The overhead of the critical section isn’t so much between these two tasks (the time of the operation will always be a potential delay for the high priority task, that is an essential part of mutual exclusion), but to other unrelated tasks. The Critical Section holds off ALL other operations, irregardless of if there is a dependency or not, its global nature is what gives it the faster operation.

savindra wrote on Thursday, June 02, 2016:

Hello Richard,

After going through different methods for data protection in mutithreaded environment.
I can have mutext & semaphore.

I have 128 bytes of data but data is structure in 8 bytes of structure each.
and reader tasks may be reading only 8-16 bytes of data at each cycle.

Idea 1:
What i am thinking is i will give a lock with each 8 byte data structure so whoever task accessing that memory location will get a lock.

But one issue comes to me is some of those 128 bytes i am updating from an ISR so waiting in ISR may not be the good idea.

Idea 2
I am also think about double buffering . When writing task finished with some data it can write to the buffer and that buffer will be used only for reading.

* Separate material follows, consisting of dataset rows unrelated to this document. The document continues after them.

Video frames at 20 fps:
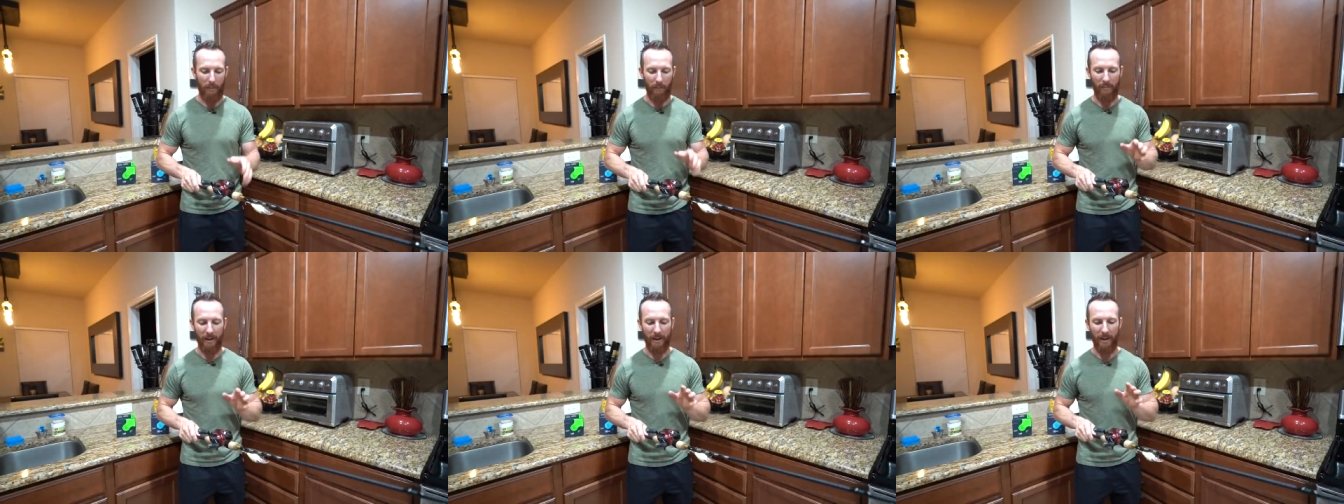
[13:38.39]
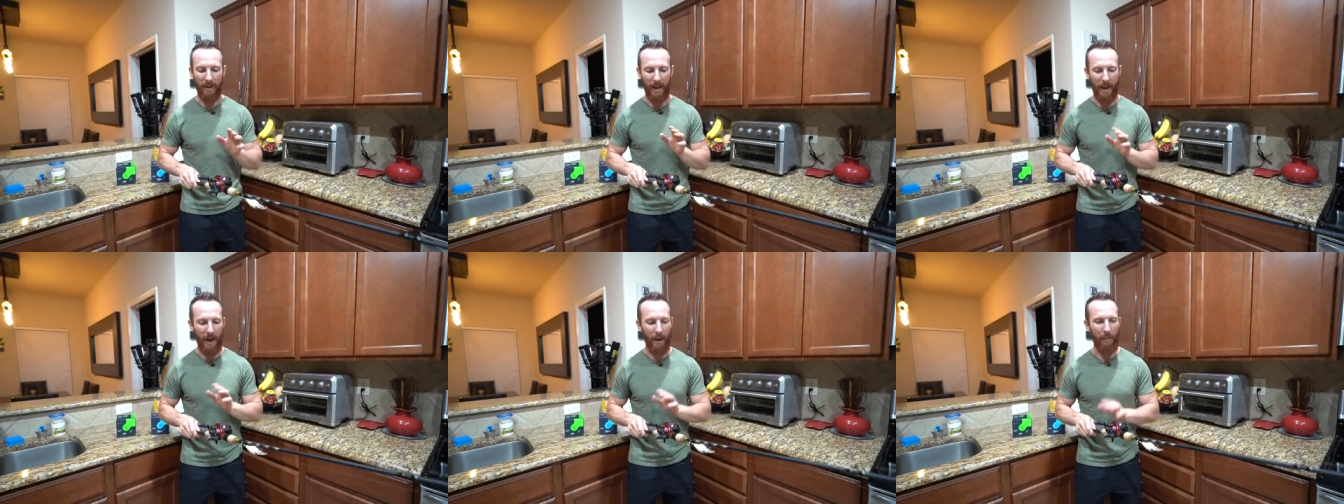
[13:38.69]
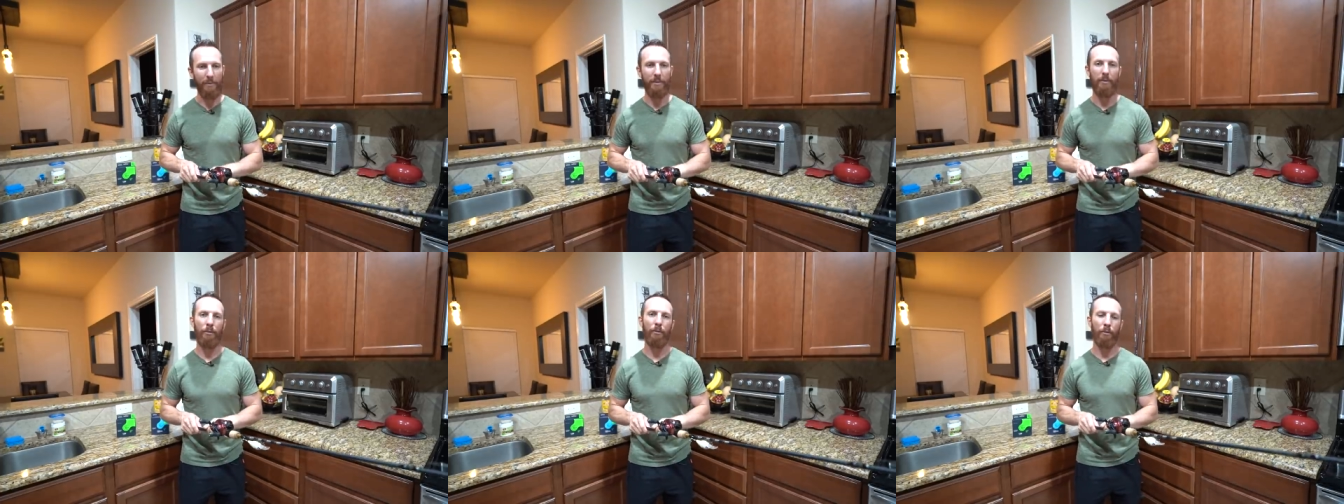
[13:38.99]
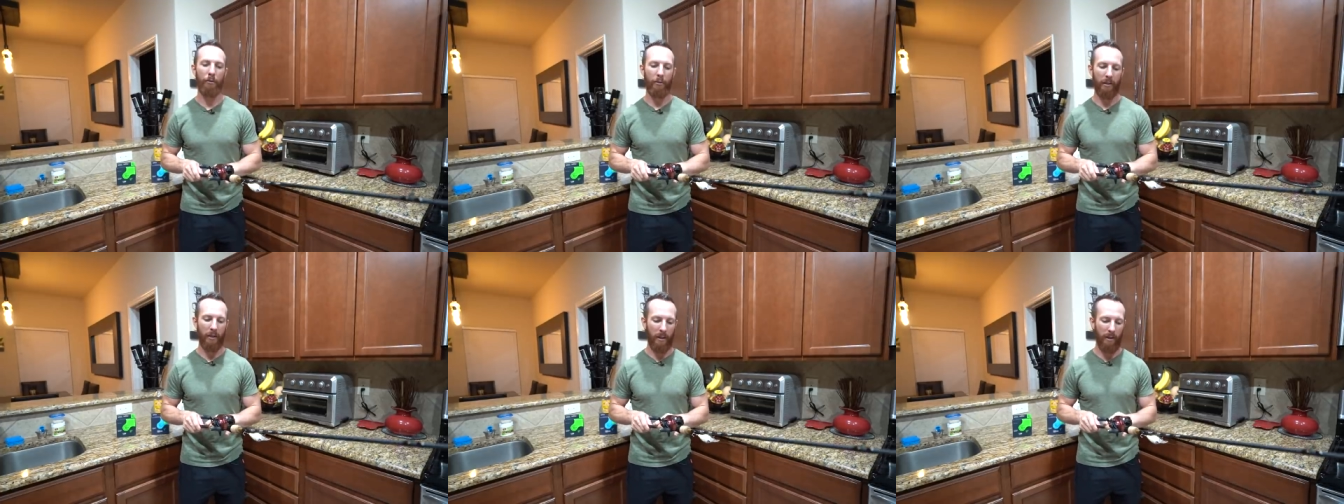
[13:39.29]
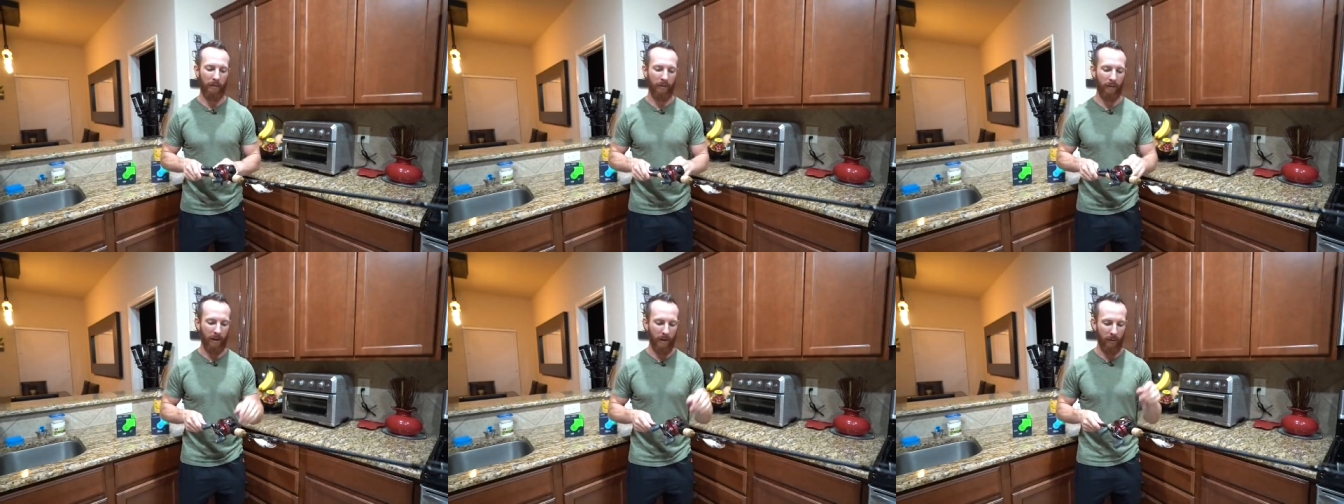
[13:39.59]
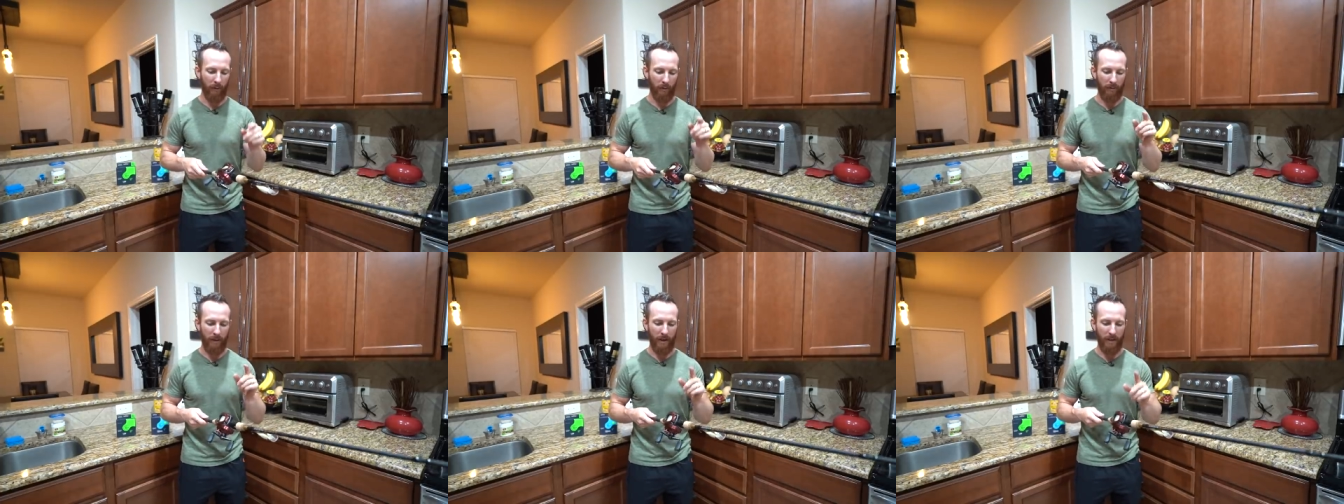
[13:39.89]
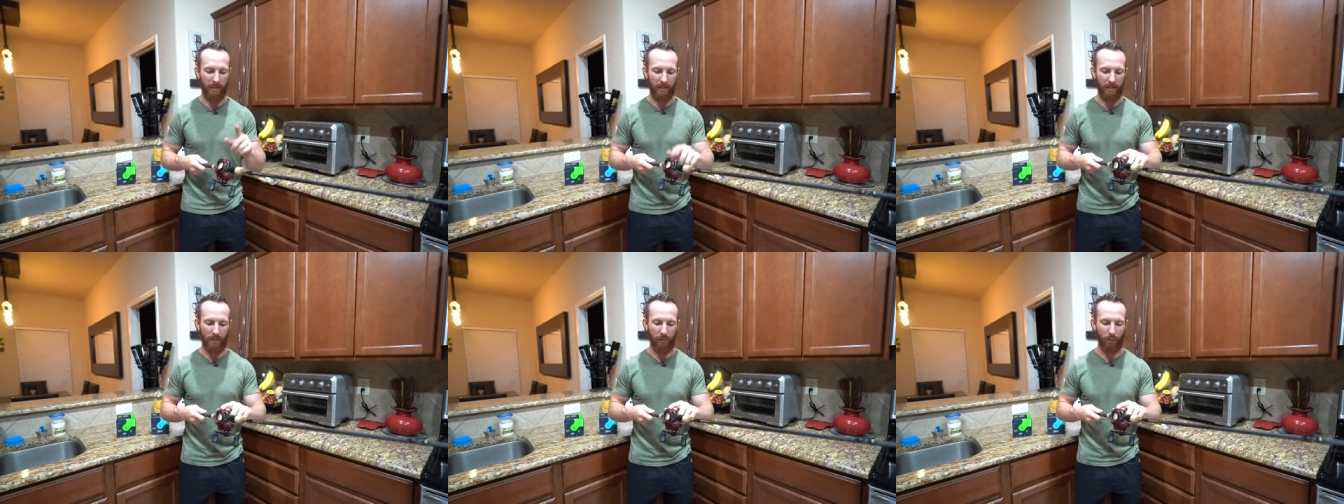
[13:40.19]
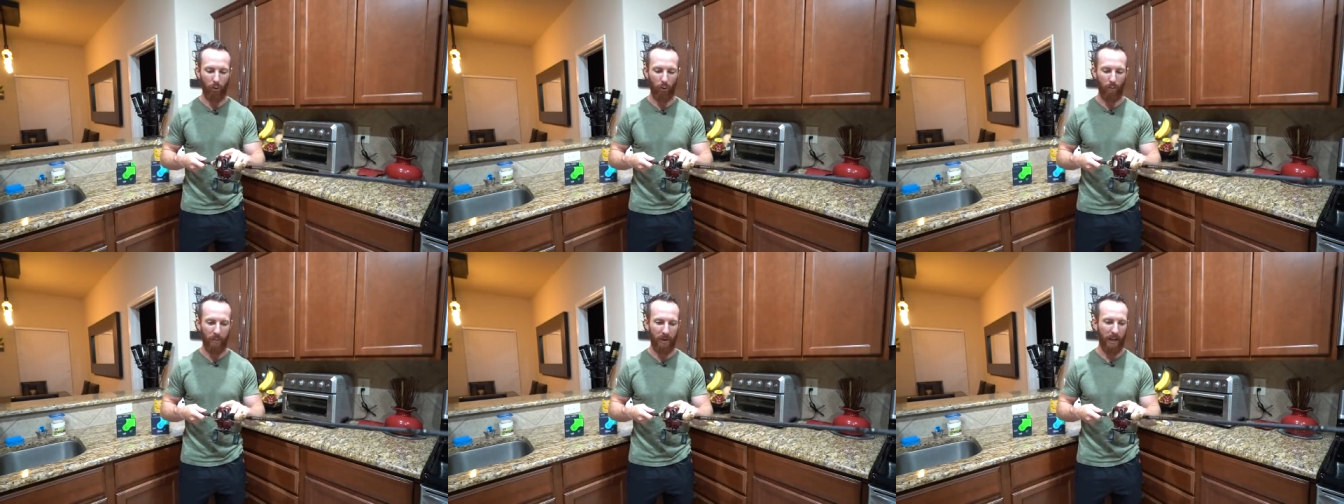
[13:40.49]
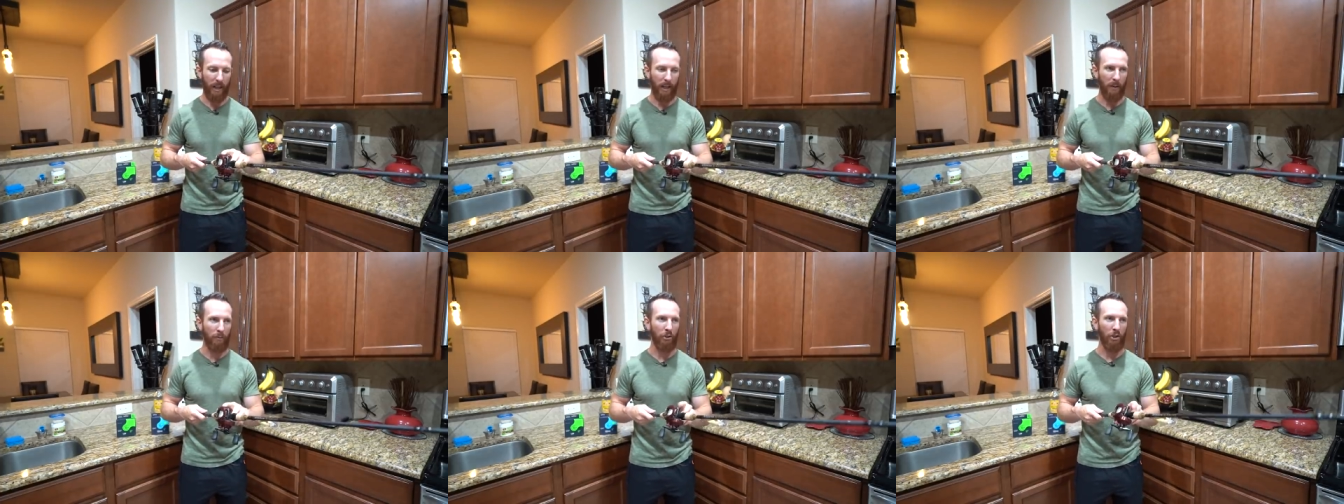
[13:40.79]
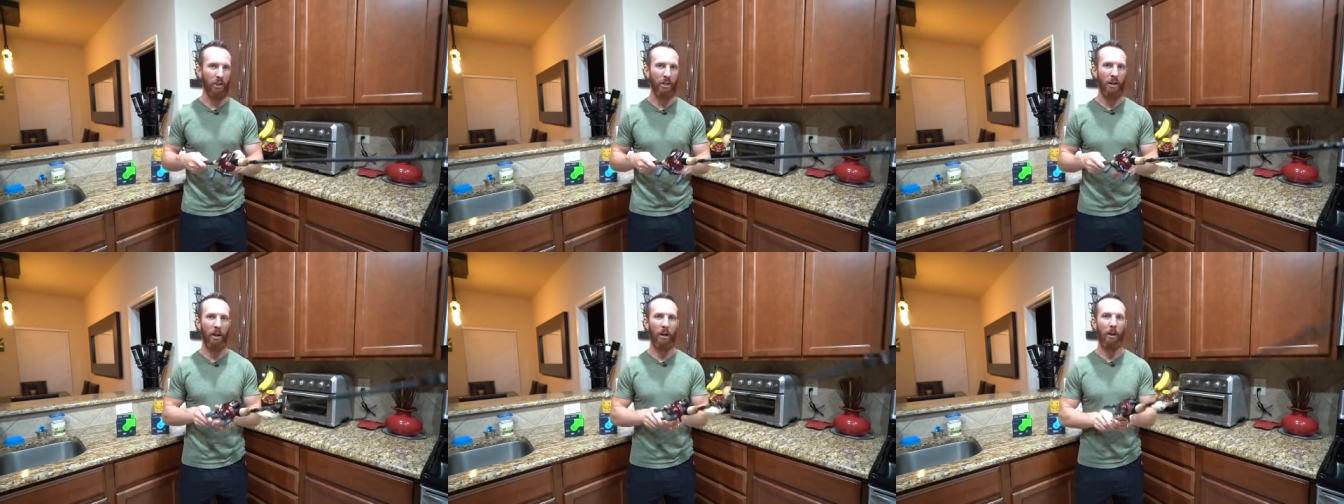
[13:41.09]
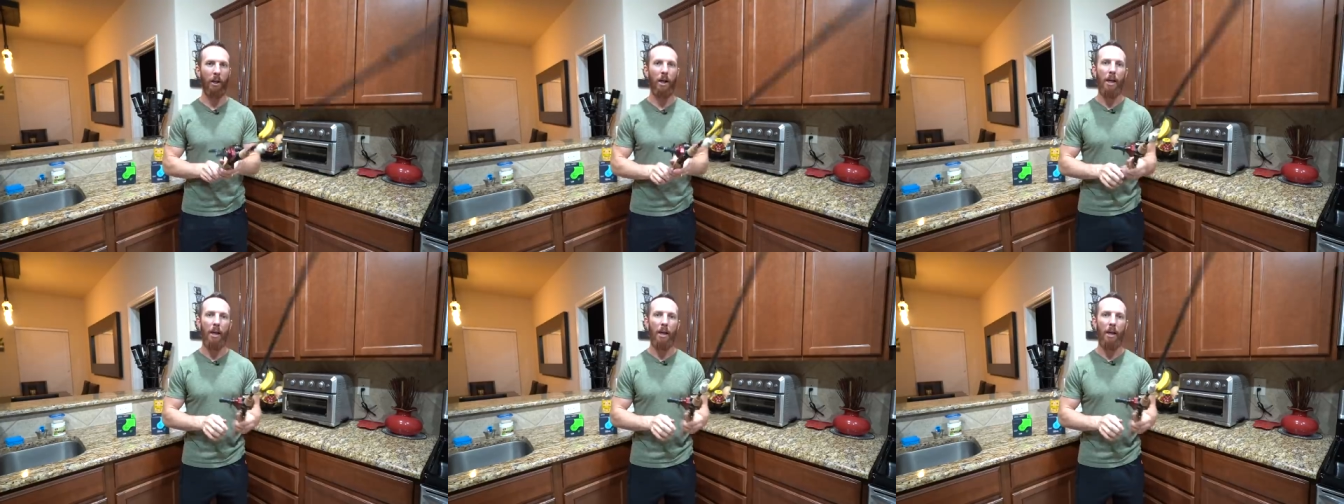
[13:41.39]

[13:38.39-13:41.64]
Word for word: Been absolutely loving it. And we've got the Scorpion MGL,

I am lost here every method has its own advantage and disadvantage .
I am not sure which method is perfect for me

hs2sf wrote on Thursday, June 02, 2016:

I’d recommend Idea 2 to minimize the need of locking. Be aware locking isn’t for free and incurs serious overhead.
Depending on your overall system you probably need to deal with (double) buffer overflows while debugging.
Good luck !

richard_damon wrote on Friday, June 03, 2016:

An ISR can NOT ‘wait’ for a mutex, so you can’t use a mutex for exclusion with an ISR. For that you either need to use a critical section, or the ISR sends the data to a task and lets the task use the mutex.

Also, if you are only updating 8-16 bytes, this is probably small enough that the latency of a critical section is acceptable.